RAGIONI DELLA DECISIONE

1. Con l’unico motivo deduce l’Agenzia delle Entrate violazione del D.Lgs. 31 dicembre 1992, n. 546, artt. 7, 36 e 59, D.P.R. 29 settembre 1973, n. 600, art. 39, comma 1, lett. d), D.P.R. 26 ottobre 1972, art. 54, comma 2 e art. 2697 c.c., nonchè vizio di motivazione, ex art. 360 c.p.c., comma 1, n. 5), poichè la commissione tributaria regionale erroneamente ha ritenuto che le carenze della motivazione resa dalla sentenza di primo grado fossero “superabili” nel giudizio di appello, incorrendo essa stessa in una motivazione lacunosa sulle ragioni dell’illegittimità dell’accertamento impugnato.

1.1. Il complesso motivo è, in ogni sua parte, inammissibile.

Va anzitutto ricordato che nel processo tributario, al pari del rito ordinario, il vizio di motivazione della sentenza impugnata, non rientra fra quelli tassativamente indicati dal D.Lgs. 31 dicembre 1992, n. 546, art. 59, come suscettibili di far insorgere i presupposti per la regressione del processo dallo stadio di appello a quello precedente, ma comporta soltanto che il giudice d’appello, una volta accertato il vizio deve deciderla nel merito, senza che a ciò osti il principio del doppio grado di giurisdizione, che è privo di rilevanza costituzionale (si veda, in tema, Cass. 30/08/2006, n. 18824).

Dunque, è priva di qualsivoglia interesse la doglianza dell’Agenzia delle Entrate, riferita all’omesso accoglimento della censura formulata davanti al giudice di appello, concernente il difetto di motivazione della sentenza resa di primo grado, dovendo comunque il giudice del gravame pronunciare – quando siano stati formulati i relativi motivi, come nel caso che ci occupa – anche sul merito delle questioni che siano state ritualmente sottoposte al suo esame.

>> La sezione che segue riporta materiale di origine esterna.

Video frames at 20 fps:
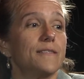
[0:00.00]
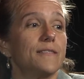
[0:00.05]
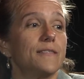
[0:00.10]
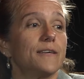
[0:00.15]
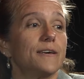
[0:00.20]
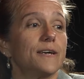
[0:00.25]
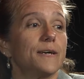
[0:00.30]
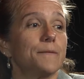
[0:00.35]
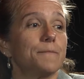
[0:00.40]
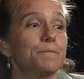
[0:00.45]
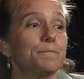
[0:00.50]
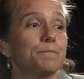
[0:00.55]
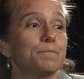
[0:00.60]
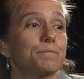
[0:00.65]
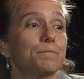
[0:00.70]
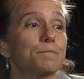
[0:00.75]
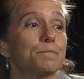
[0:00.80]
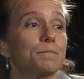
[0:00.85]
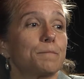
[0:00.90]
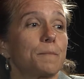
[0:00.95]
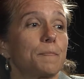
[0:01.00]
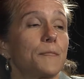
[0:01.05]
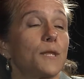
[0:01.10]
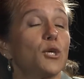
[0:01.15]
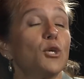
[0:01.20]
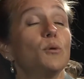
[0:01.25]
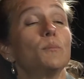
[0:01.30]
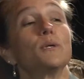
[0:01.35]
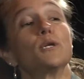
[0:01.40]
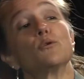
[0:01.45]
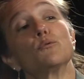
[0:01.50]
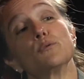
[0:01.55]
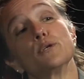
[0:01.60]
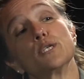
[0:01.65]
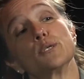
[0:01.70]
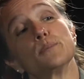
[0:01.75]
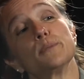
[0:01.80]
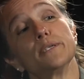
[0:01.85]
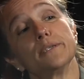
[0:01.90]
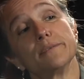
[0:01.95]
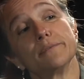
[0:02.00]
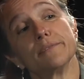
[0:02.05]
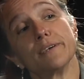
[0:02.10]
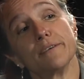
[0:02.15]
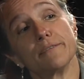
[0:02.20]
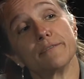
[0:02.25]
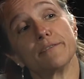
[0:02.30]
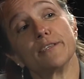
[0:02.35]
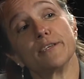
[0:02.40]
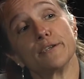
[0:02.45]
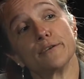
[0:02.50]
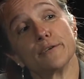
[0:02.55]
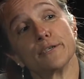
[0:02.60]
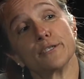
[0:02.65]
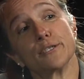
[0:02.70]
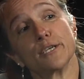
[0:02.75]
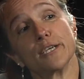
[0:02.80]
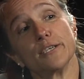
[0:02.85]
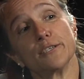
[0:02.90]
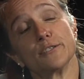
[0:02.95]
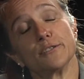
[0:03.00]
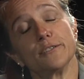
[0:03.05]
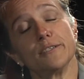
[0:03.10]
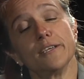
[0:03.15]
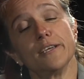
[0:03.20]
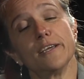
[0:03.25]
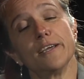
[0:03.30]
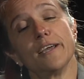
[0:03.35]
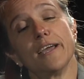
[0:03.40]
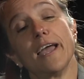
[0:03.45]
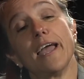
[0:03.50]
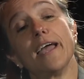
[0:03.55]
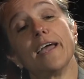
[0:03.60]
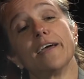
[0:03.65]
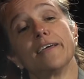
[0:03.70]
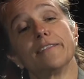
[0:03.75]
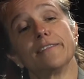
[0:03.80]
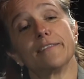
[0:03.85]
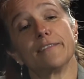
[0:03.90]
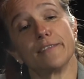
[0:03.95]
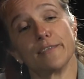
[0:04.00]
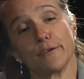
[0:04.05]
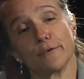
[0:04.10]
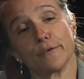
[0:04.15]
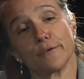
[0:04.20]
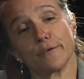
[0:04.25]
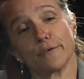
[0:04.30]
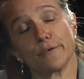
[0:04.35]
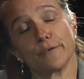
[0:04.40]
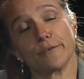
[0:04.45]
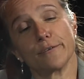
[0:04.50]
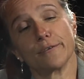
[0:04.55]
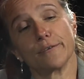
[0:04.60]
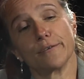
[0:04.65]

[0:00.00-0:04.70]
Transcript: the human enrichment of theater education and theater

Quanto ai motivi dell’atto di appello concernenti il merito della decisione impugnata, inammissibili si mostrano tutte le censure riferite alla motivazione – con la quale i mezzi di gravame sono stati tutti respinti – resa della sentenza della commissione tributaria regionale, per l’assorbente considerazione che l’odierna ricorrente non individua neppure quali siano i fatti storici, decisivi per la controversia, in ordine ai quali la decisione impugnata sarebbe risultata insufficiente e contraddittoria, limitandosi genericamente ad invocare un riesame delle questioni ivi trattate, che resta radicalmente precluso in sede di legittimità.

2. Nulla sulle spese, in difetto di attività difensiva della parte intimata.

P.Q.M.

Respinge il ricorso.

Così deciso in Roma, il 14 novembre 2018.